Sat, Jan 27, 2007 - Page 7 News List

Suspected killer `not the only guy'

AFP , NEW WESTMINSTER, CANADA

A hog farmer accused of murdering 26 women told investigators he was "the head honcho" but "not the only guy" behind the gruesome deaths, in a videotaped interrogation played at his trial here on Thursday.

The trial of Robert "Willy" Pickton on charges in the deaths of six of the women, mostly drug-addicted prostitutes from a seedy Vancouver neighborhood, opened on Monday with a gush of horrifying details offered by prosecutors.

Pickton, 57, who pleaded innocent to the six murders, will stand trial for 20 others at a later date.

In a videotaped grilling, detective Don Adam told him police knew he was a killer and asked him if they could stop looking for another suspect in the murders.

"I'm not the only guy," Pickton responded in the February 2002 interrogation, a day after his arrest. But at another time in the 11-hour police interrogation, Pickton boasted: "I'm the head honcho, you know that."

Adam asked Pickton if he had used a gun covered by a dildo on Mona Wilson, one of his alleged victims whose blood was found in a trailer on Pickton's pig farm, and if Wilson had been alive or dead at the time.

"Alive," replied Pickton.

Later, Adam told Pickton they were finding the blood of other women in the trailer, and asked him how many they would find. "Probably two, maybe three," said Pickton, who also admitted he was "sloppy" in cleaning up their blood.

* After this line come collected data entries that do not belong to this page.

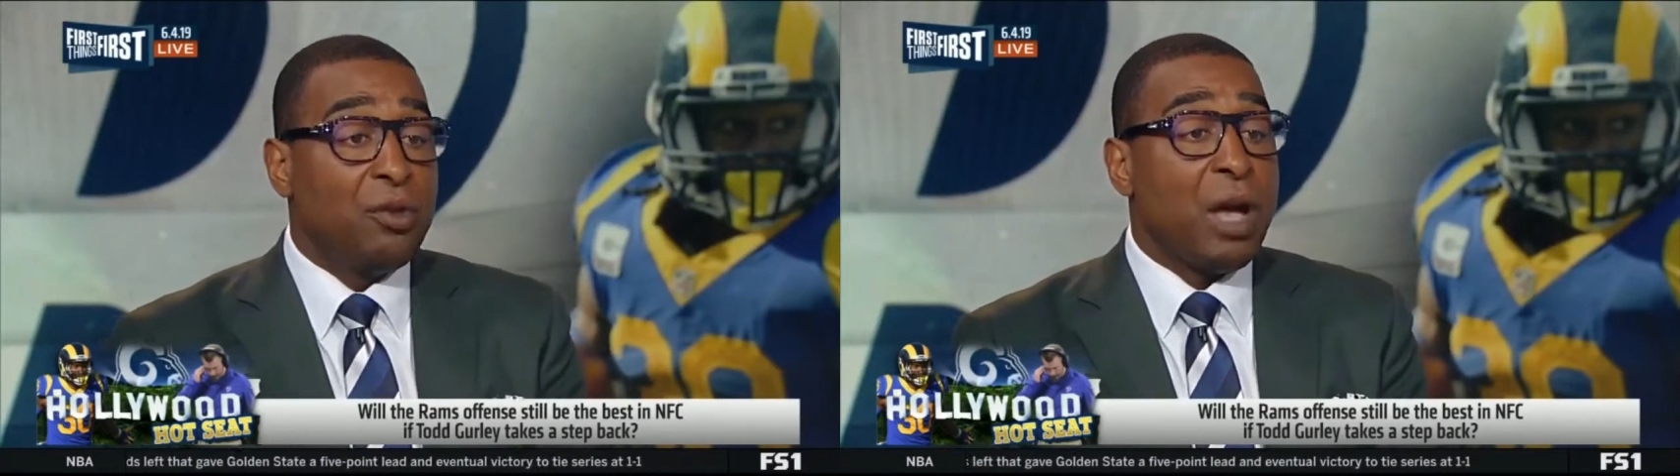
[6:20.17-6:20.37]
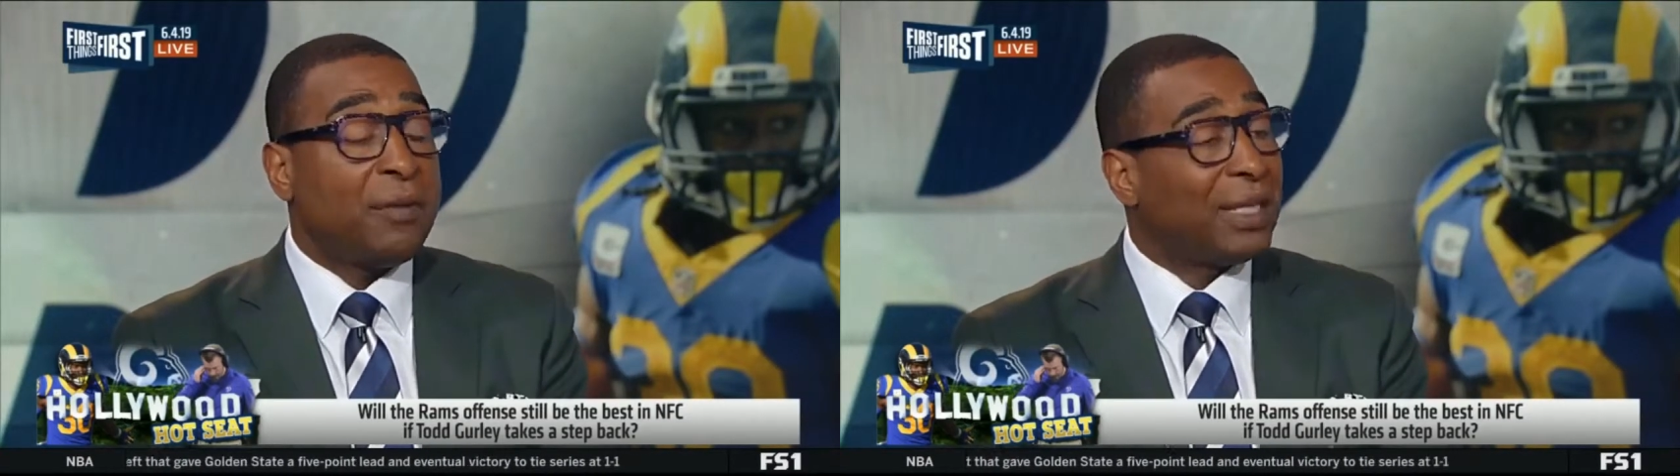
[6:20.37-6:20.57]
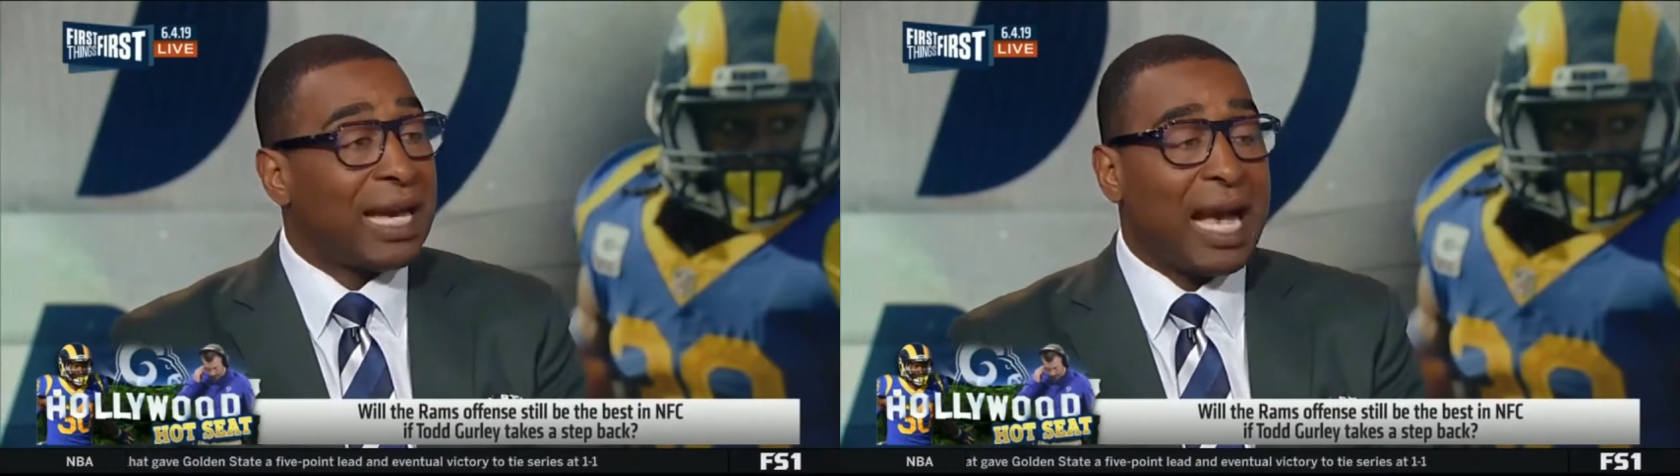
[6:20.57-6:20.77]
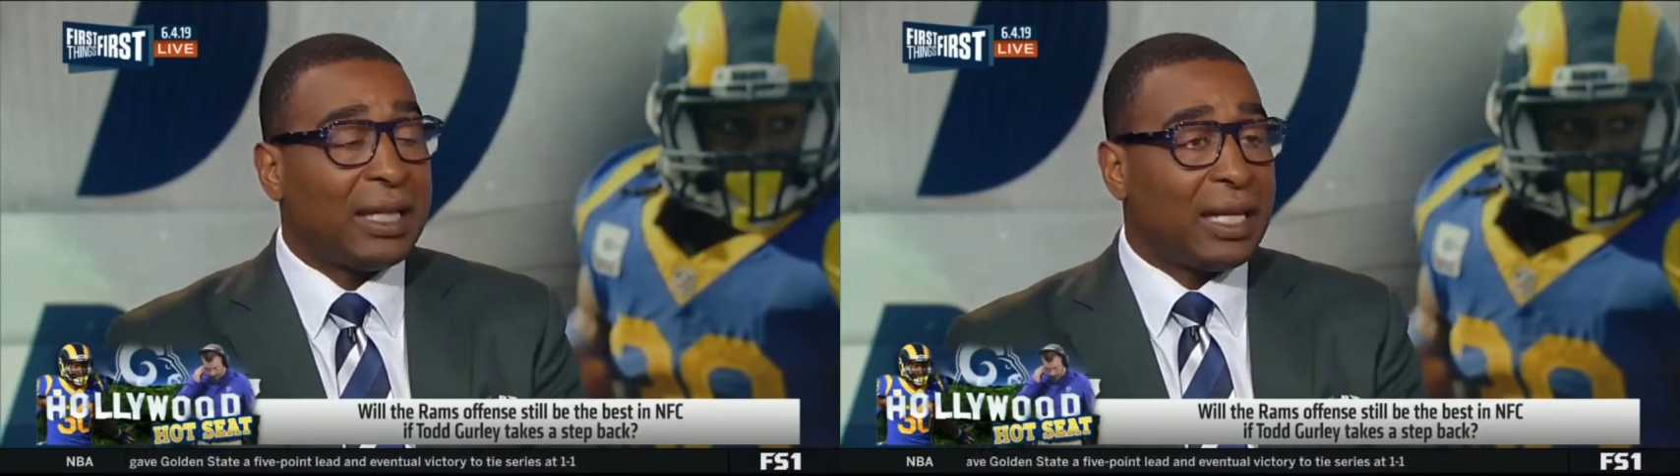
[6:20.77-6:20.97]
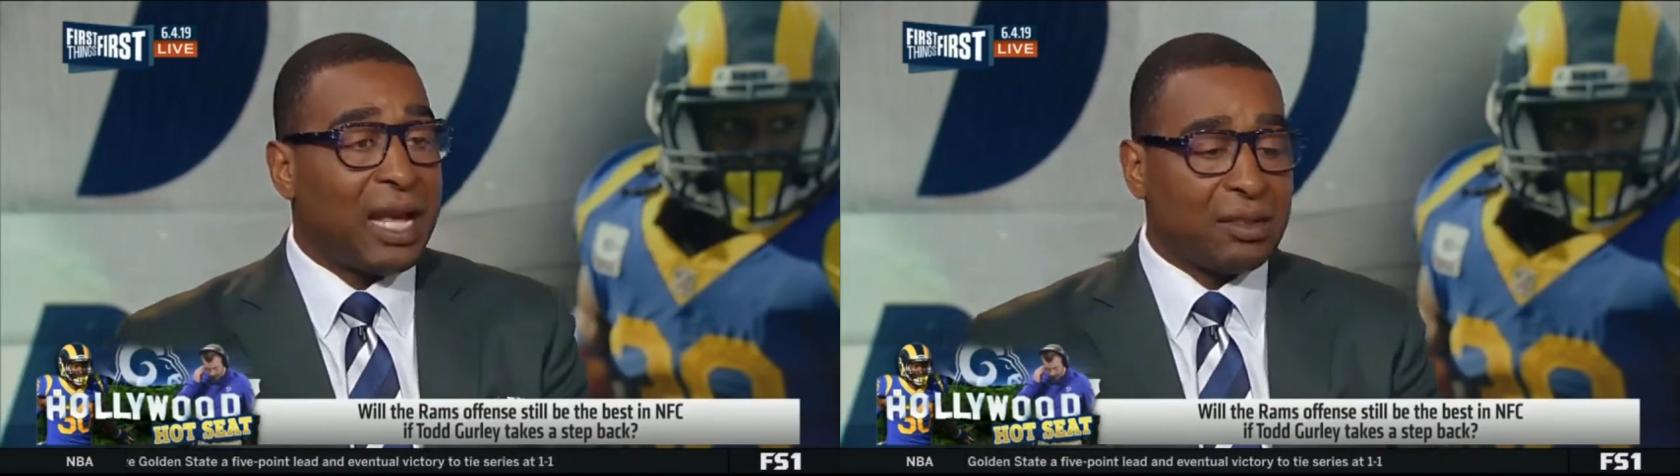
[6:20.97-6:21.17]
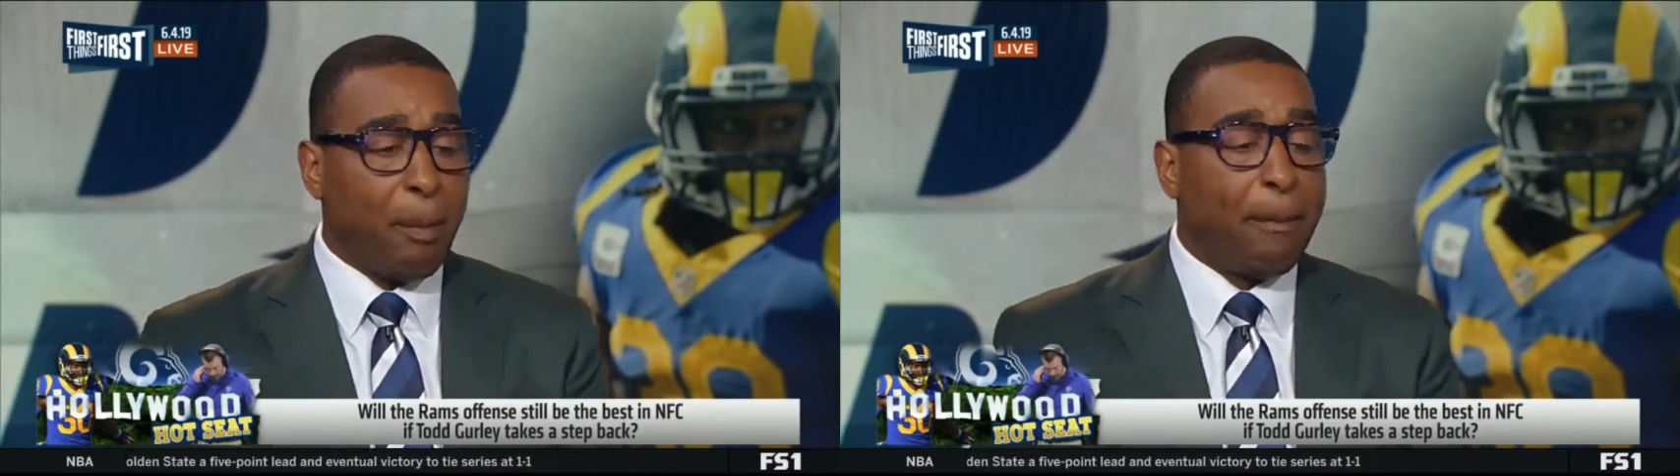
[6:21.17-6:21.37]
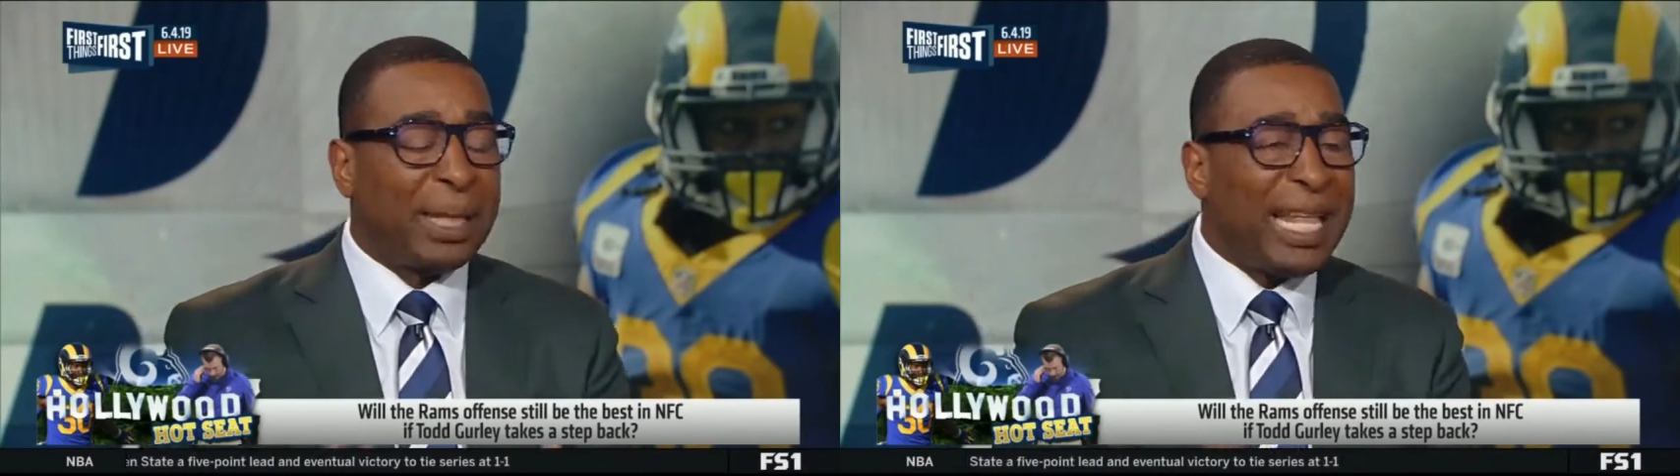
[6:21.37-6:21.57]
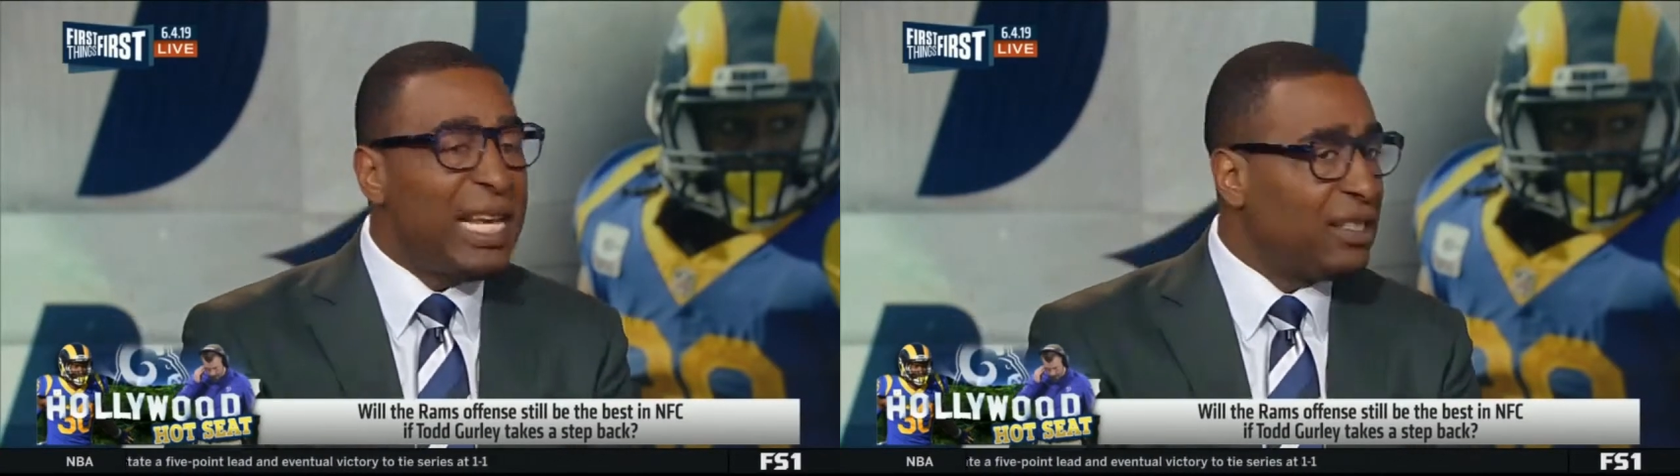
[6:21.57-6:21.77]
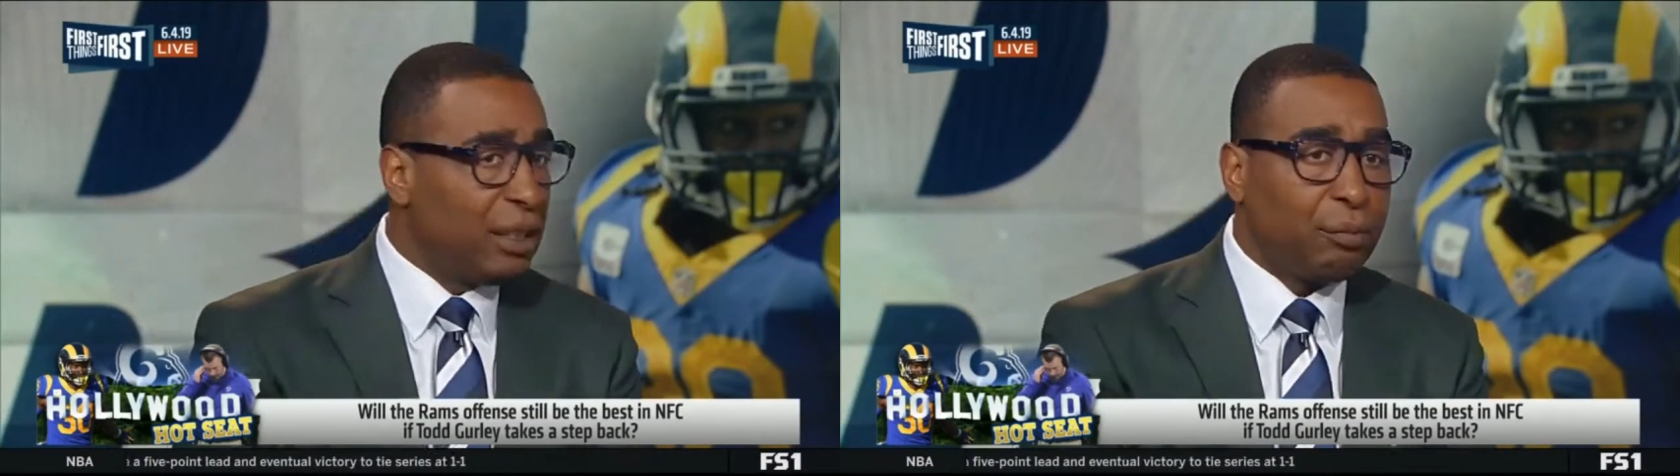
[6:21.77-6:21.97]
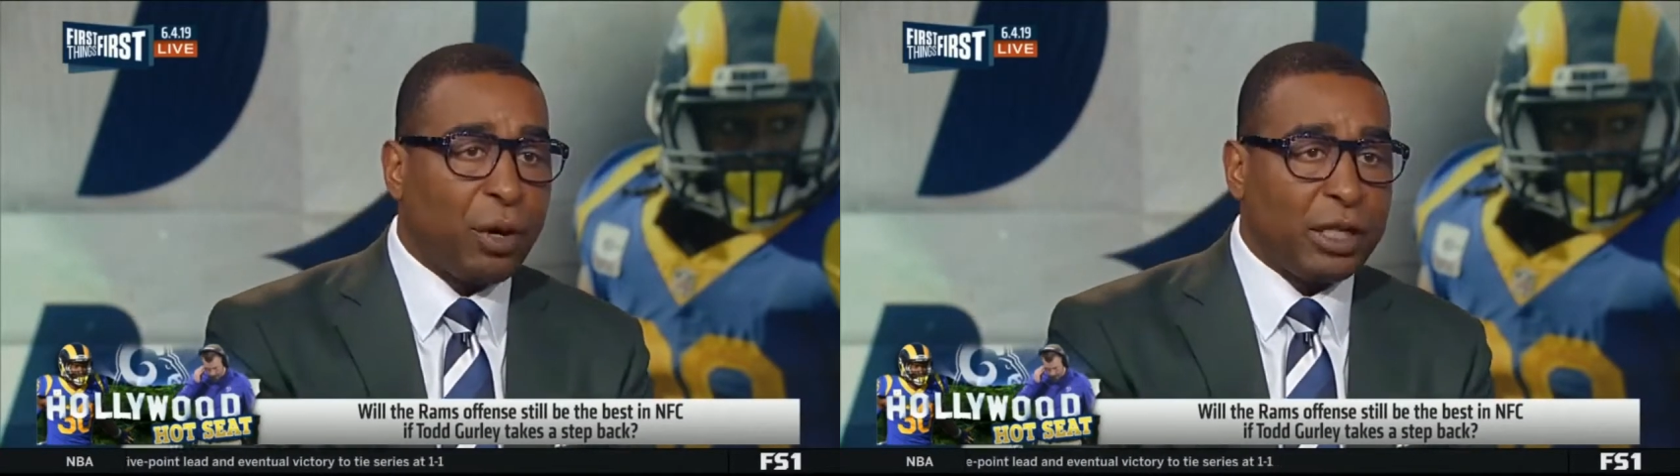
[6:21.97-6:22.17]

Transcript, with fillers: You have a guy that has blazing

Later in the recording, Pickton refused to clearly confess.

"What's in it for me if you don't mind my asking," he said.

"What's going to happen if I say anything, what's going to happen, I don't want to admit to anything," he added.

At one point, Adam pleaded with Pickton to admit how many women he killed and where their bodies were, for the sake of their families.

"They're not my problem," replied Pickton.

Pickton tried repeatedly to make a deal with Adam, suggesting he would give information if police left the Pickton family farm alone, "to let everybody else's lives get back together again."

"I'm not going to negotiate," said Adam, adding later: "It bothers me to sit here and act as though this is a chess game ... there are people whose hearts are being broken."

"What can I say?" shrugged Pickton.

At another point, Adam told Pickton police knew that one of his friends, a woman, was blackmailing him "for coming in on you while you were skinning a girl."

Pickton jerked upright in his chair but did not respond.

At the time of his interrogation, Pickton was only charged with two murders, but police suspected him in the disappearances of some 65 women from the Vancouver neighborhood over a period of two decades.

"I'm sorry, I'm sorry for living ... if I can, I'll take my life for any one of those people just to have them alive," Pickton said, pointing to the photos of the dead women and crying.

At another point, Pickton told Adam: "I made my own grave and I'm going to sleep with it for the rest of my life."

Jurors took a break yesterday and the trial resumes on Monday.